Caminó sobre su propia sombra alargada, que el farolito de la puerta proyectaba en el suelo de ladrillo de la vereda. Mecha Inzunza estaba inmóvil en la esquina, allí donde las últimas casas del barrio, que en aquella parte eran bajas y de chapa ondulada, se desvanecían en la oscuridad de un descampado contiguo al Riachuelo. Mientras se acercaba a ella, Max buscó con la mirada el Pierce-Arrow y alcanzó a distinguirlo entre las sombras del otro lado de la calle, cuando el chófer encendió un momento los faros para indicar que estaba allí. Buen muchacho, pensó tranquilizándose. Le gustaba aquel correcto y precavido Petrossi, con su uniforme azul, su gorra de plato y su pistola en la guantera.

Cuando llegó junto a ella, la mujer había dejado caer el cigarrillo consumido y escuchaba el nocturno chirriar de grillos y croar de ranas que llegaba desde los arbustos y los viejos docks de madera podrida en la orilla.
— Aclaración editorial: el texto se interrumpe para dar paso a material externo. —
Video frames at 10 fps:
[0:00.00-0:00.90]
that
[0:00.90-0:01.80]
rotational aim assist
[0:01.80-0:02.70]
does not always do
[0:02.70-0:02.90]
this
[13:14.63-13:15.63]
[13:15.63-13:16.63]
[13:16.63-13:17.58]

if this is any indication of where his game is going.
La luna no había salido todavía, pero la estructura de hierro que coronaba el puente parecía recortarse muy alta en la penumbra, al final de la calle adoquinada y en sombras, sobre la claridad fantasmal de algunas luces que al otro lado perforaban la noche en Barracas Sur. Se detuvo Max junto a Mecha Inzunza y encendió uno de sus cigarrillos turcos. Supo que ella lo observaba a la breve luz de la llama de la cerilla. Sacudió ésta para apagarla, expulsó la primera bocanada de humo y miró a la mujer. Su perfil era una sombra silueteada por la claridad lejana.

—Me gustó su tango —dijo Mecha, de improviso.

Siguió un breve silencio.

—Imagino que en el baile —añadió ella— cada cual pone lo que tiene: delicadeza o bellaquería.
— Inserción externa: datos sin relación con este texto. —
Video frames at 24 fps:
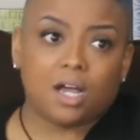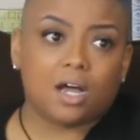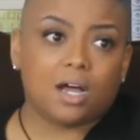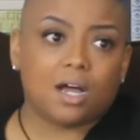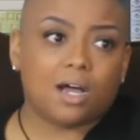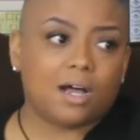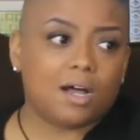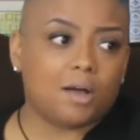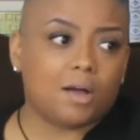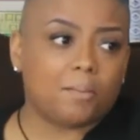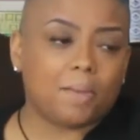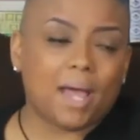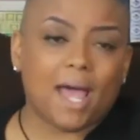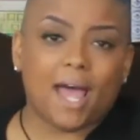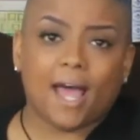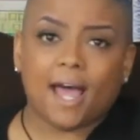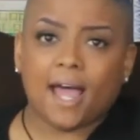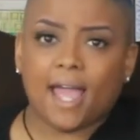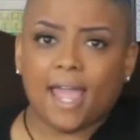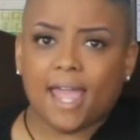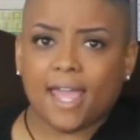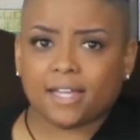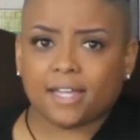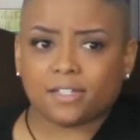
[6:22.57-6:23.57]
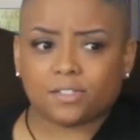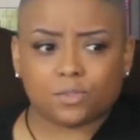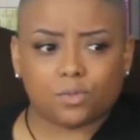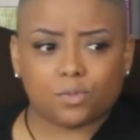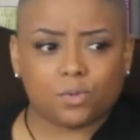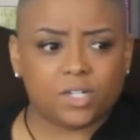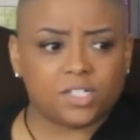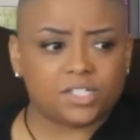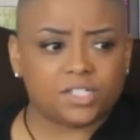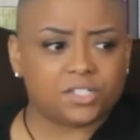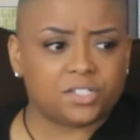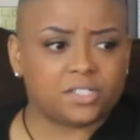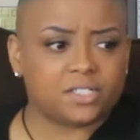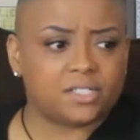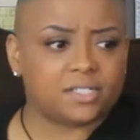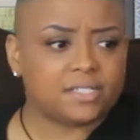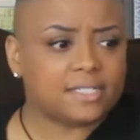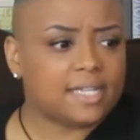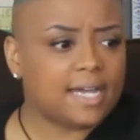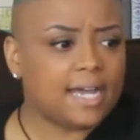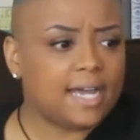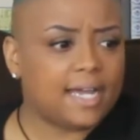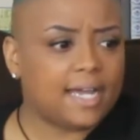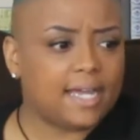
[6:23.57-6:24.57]
Um, I ask questions
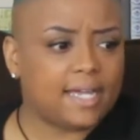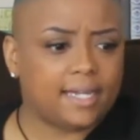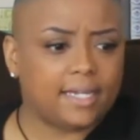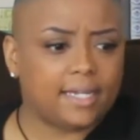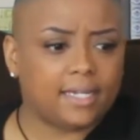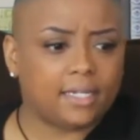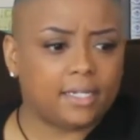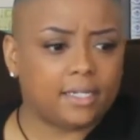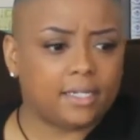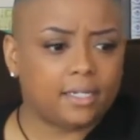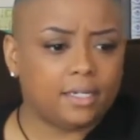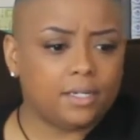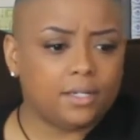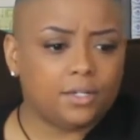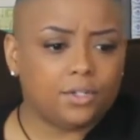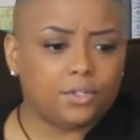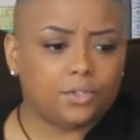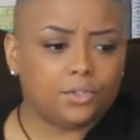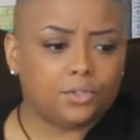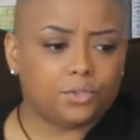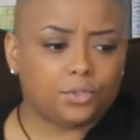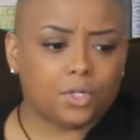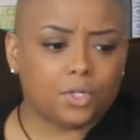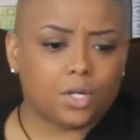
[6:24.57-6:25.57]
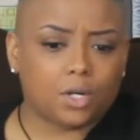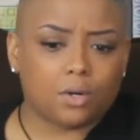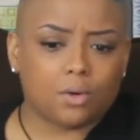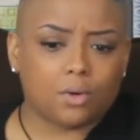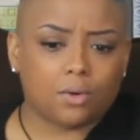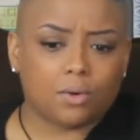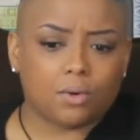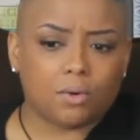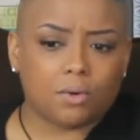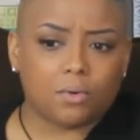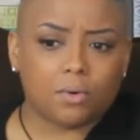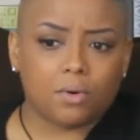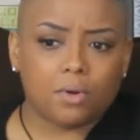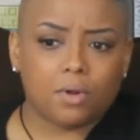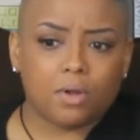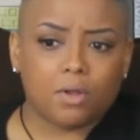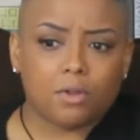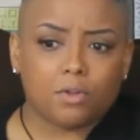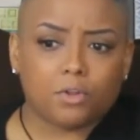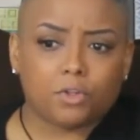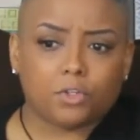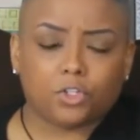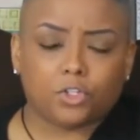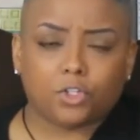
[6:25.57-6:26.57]
like, you know,
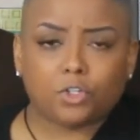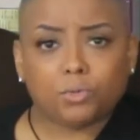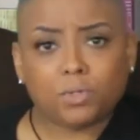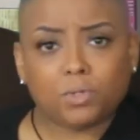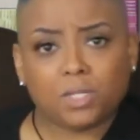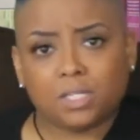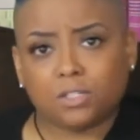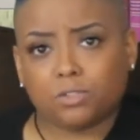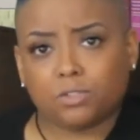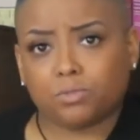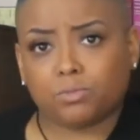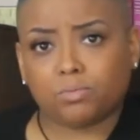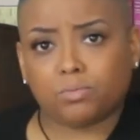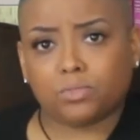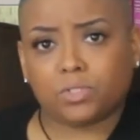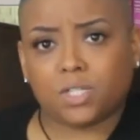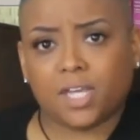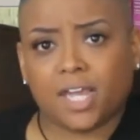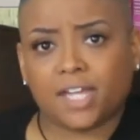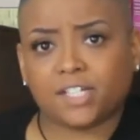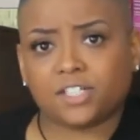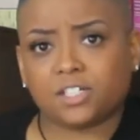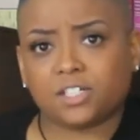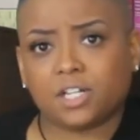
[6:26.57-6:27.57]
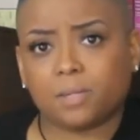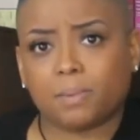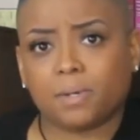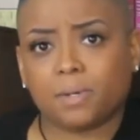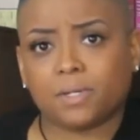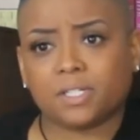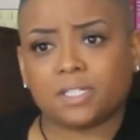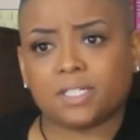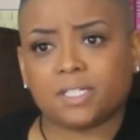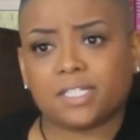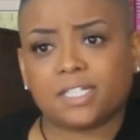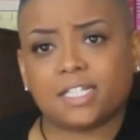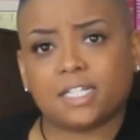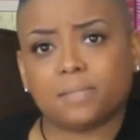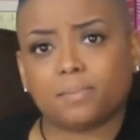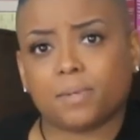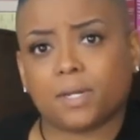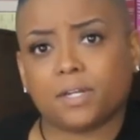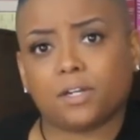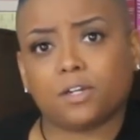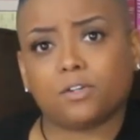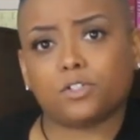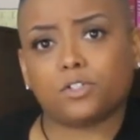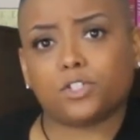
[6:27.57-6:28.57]
you you catching up on your sleep.
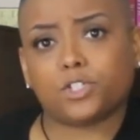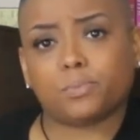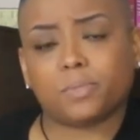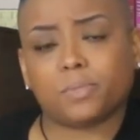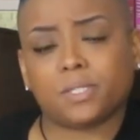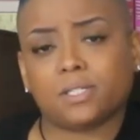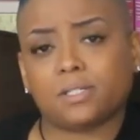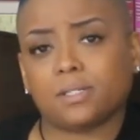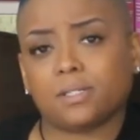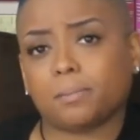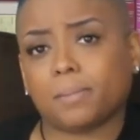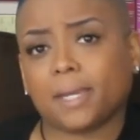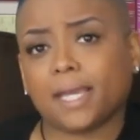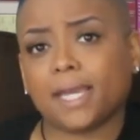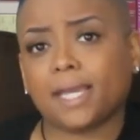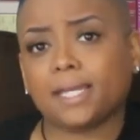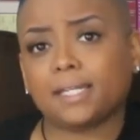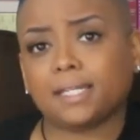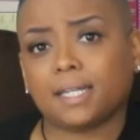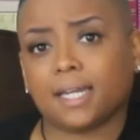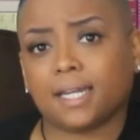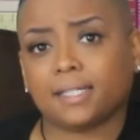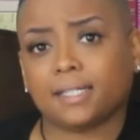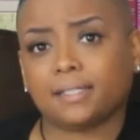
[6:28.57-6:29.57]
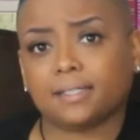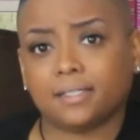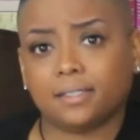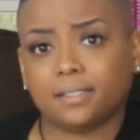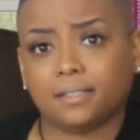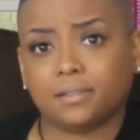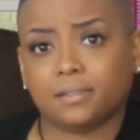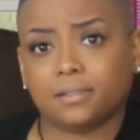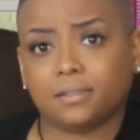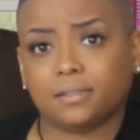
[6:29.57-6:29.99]
I know you've been in the bed lately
—Como en el alcohol —apuntó Max con suavidad.

—Eso es.

Ella calló de nuevo.

—Esa mujer —añadió al fin— era…

Se interrumpió en aquella palabra. O tal vez ya lo había dicho todo.

—¿Adecuada? —insinuó él.

—Quizás.

No añadió más sobre eso, ni tampoco Max. El bailarín mundano fumaba callado, reflexionando sobre los pasos a dar. Errores posibles y probables. Al fin se encogió de hombros a modo de conclusión.
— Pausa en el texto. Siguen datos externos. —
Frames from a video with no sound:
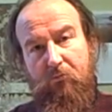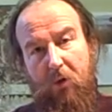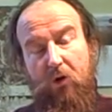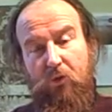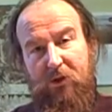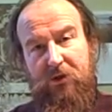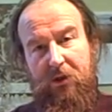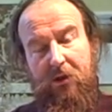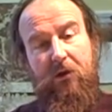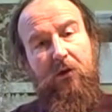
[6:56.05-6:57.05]
Malt
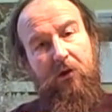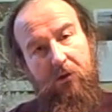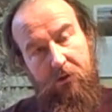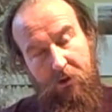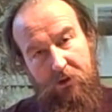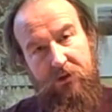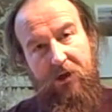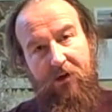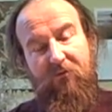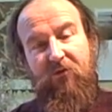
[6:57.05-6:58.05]
whiskey goes
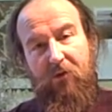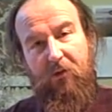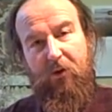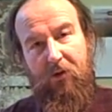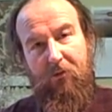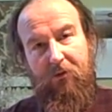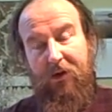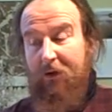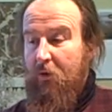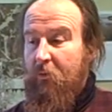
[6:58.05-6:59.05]
down very well,
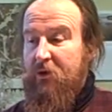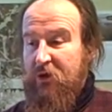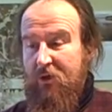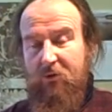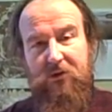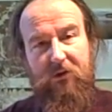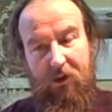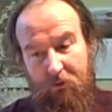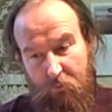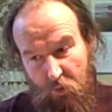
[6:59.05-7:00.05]
and I'll be generous
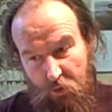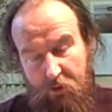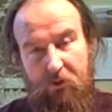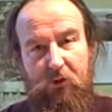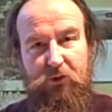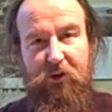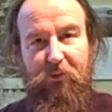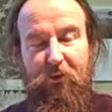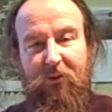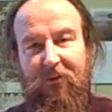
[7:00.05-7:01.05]
and pour you a little tipple.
—A mí, sin embargo, no me gustó el suyo.

—Vaya —parecía realmente sorprendida, un punto altiva—. No era consciente de haber bailado tan mal.

—No se trata de eso —sonreía por reflejo, sabiendo que ella no podía advertirlo—. Bailó maravillosamente, por supuesto.

—¿Entonces?

—Su pareja. Éste no es un lugar amable.

—Entiendo.

—Cierta clase de juegos pueden ser peligrosos.

Tres segundos de silencio. Después, cinco palabras de hielo.

—¿A qué juego se refiere?

Se permitió el lujo táctico de no contestar a eso. Apuró el cigarrillo y lo arrojó lejos. La brasa describió un arco antes de extinguirse en la oscuridad.

—Su marido está a sus anchas. Parece disfrutar con la velada.

Ella callaba como si todavía reflexionara sobre lo dicho antes.